(DATA SUPPLIED)

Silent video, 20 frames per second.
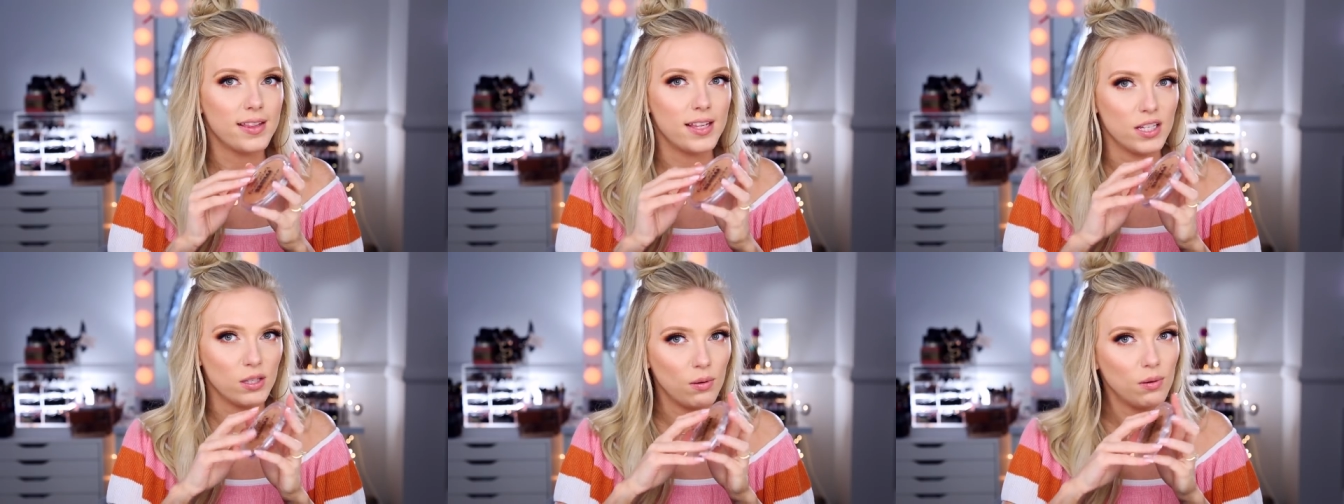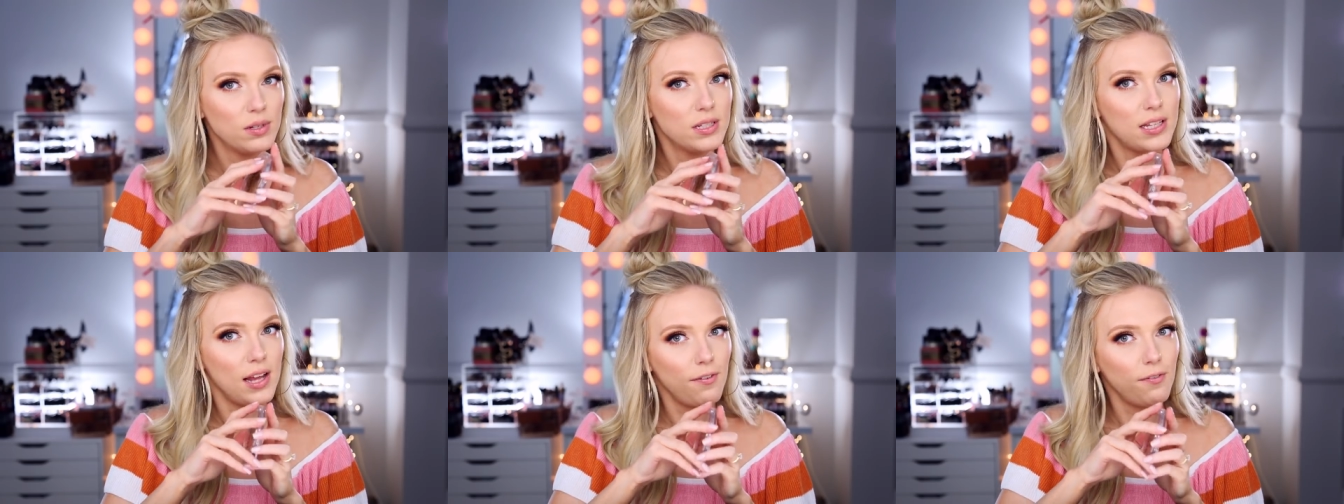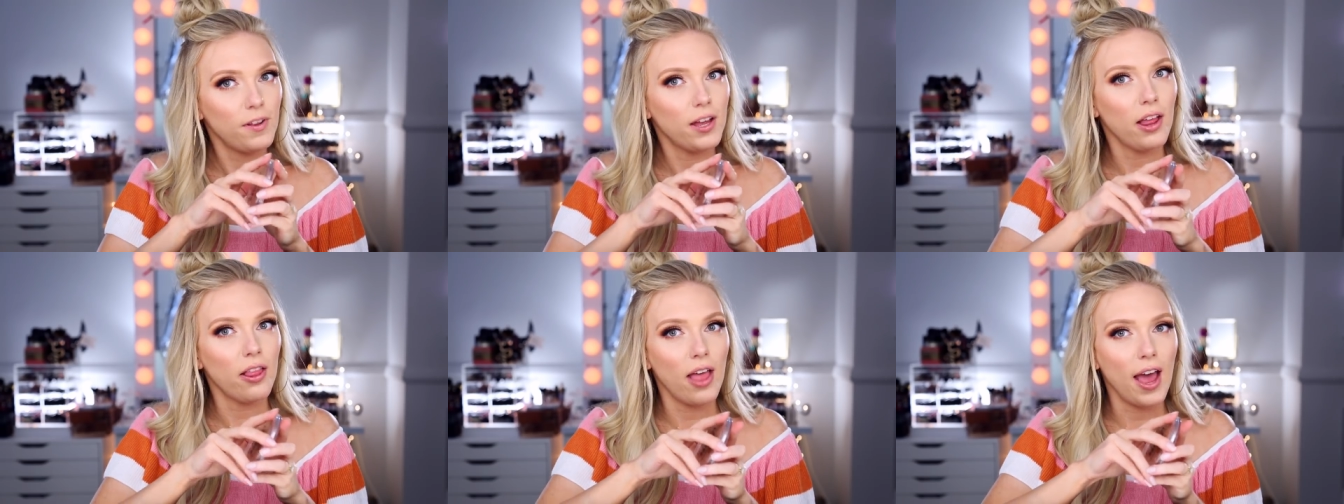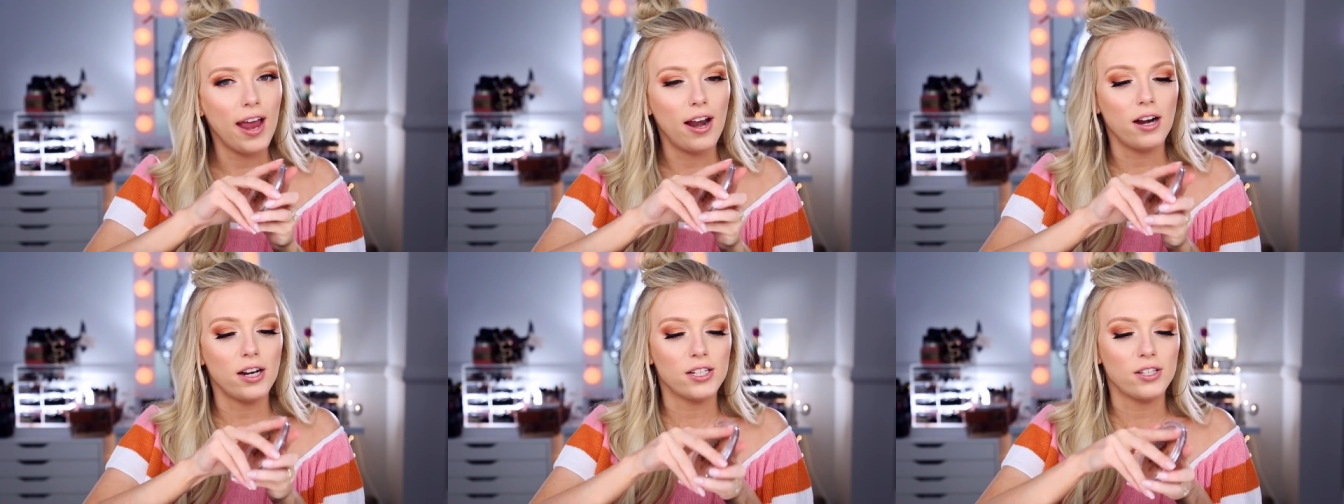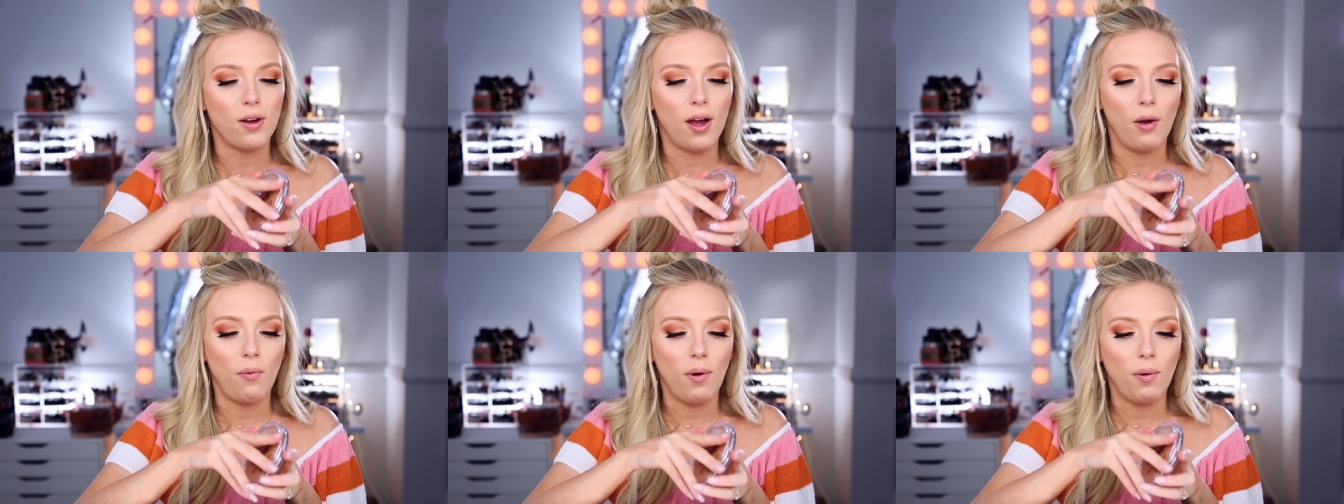this one is definitely lighter,
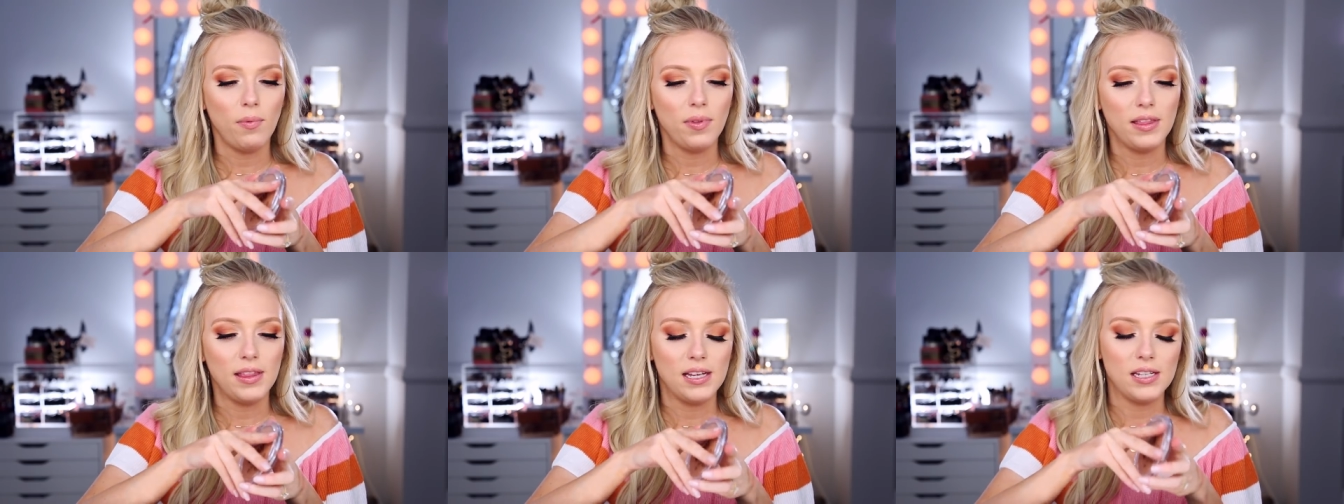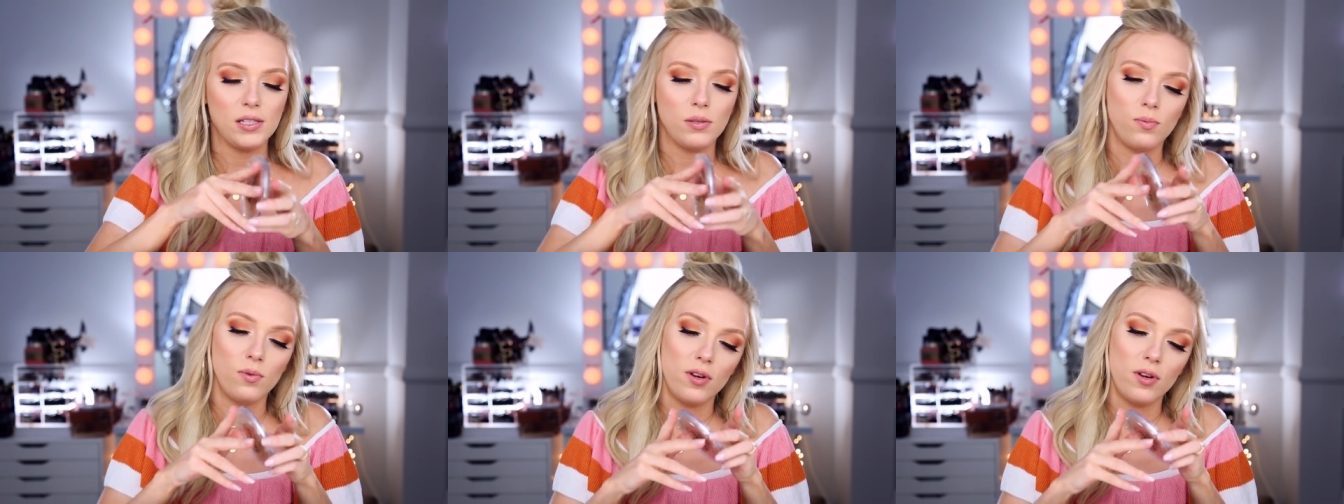so I went with this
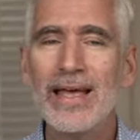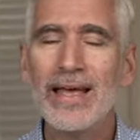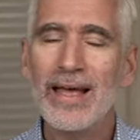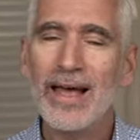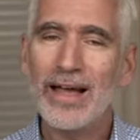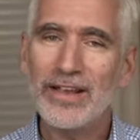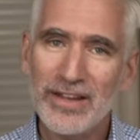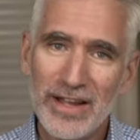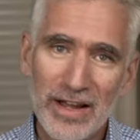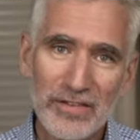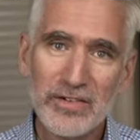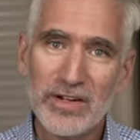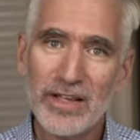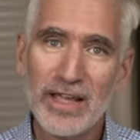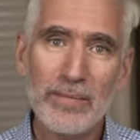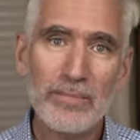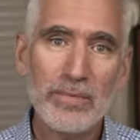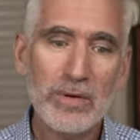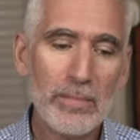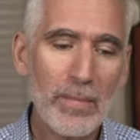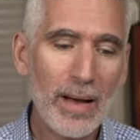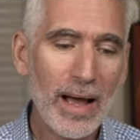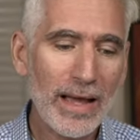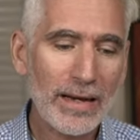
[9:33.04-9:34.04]
And you have to
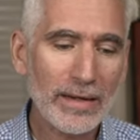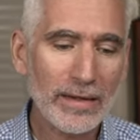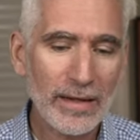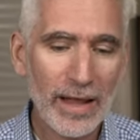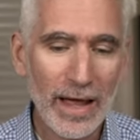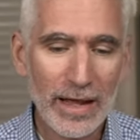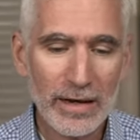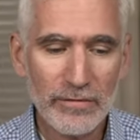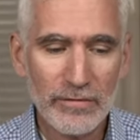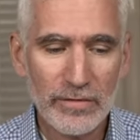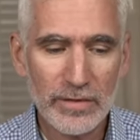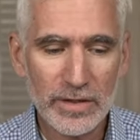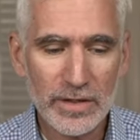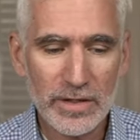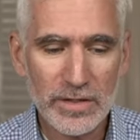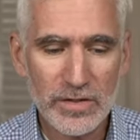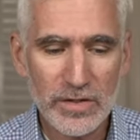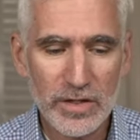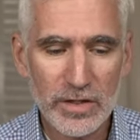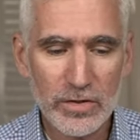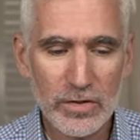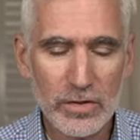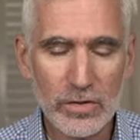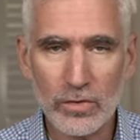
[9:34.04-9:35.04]
keep in mind, a lot of the
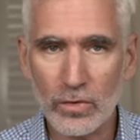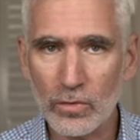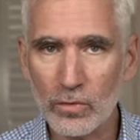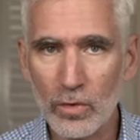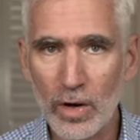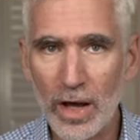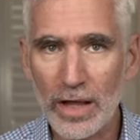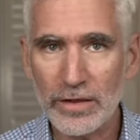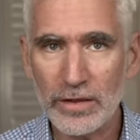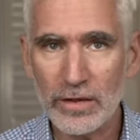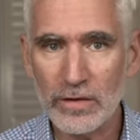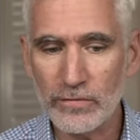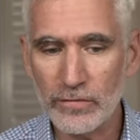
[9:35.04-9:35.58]
decisions on Roth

(End DATA SUPPLIED)

The entries above should be given again exactly, minus any pictures.

Silent video, 20 frames per second.
this one is definitely lighter,
so I went with this
[9:33.04-9:34.04]
And you have to
[9:34.04-9:35.04]
keep in mind, a lot of the
[9:35.04-9:35.58]
decisions on Roth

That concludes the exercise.